Records excerpted from a collection
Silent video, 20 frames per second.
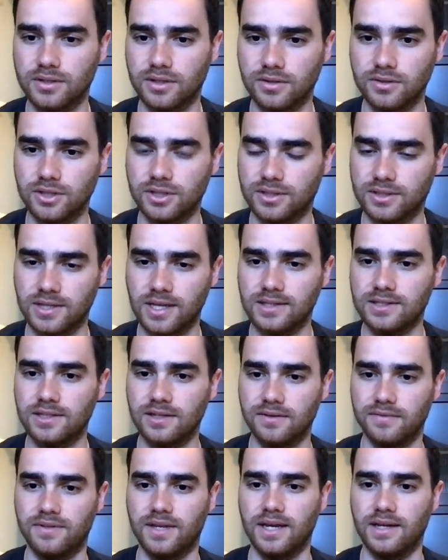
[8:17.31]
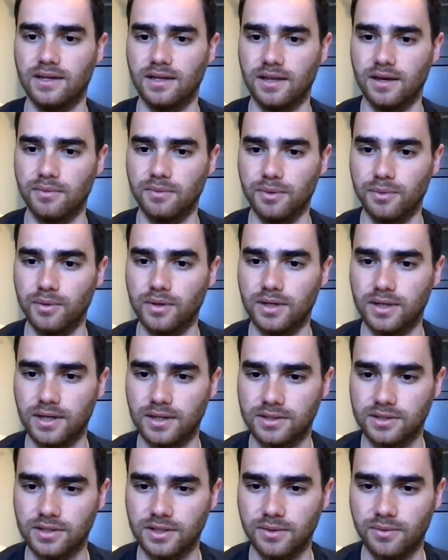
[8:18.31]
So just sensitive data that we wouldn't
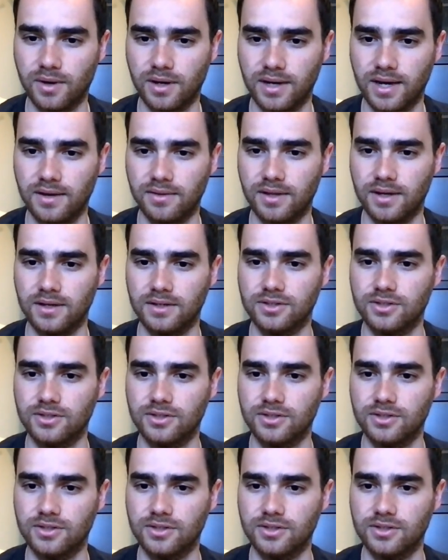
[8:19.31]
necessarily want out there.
...
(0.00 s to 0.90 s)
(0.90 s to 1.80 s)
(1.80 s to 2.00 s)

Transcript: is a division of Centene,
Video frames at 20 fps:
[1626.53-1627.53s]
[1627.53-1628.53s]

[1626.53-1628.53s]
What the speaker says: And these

**Aim of the exercise**.
Using the data above, reproduce exactly the lines from the line that contains "(1.80 s to 2.00 s)" through the line that contains "What the speaker says: And these", including both.

**Answer box**.
(1.80 s to 2.00 s)

Transcript: is a division of Centene,
Video frames at 20 fps:
[1626.53-1627.53s]
[1627.53-1628.53s]

[1626.53-1628.53s]
What the speaker says: And these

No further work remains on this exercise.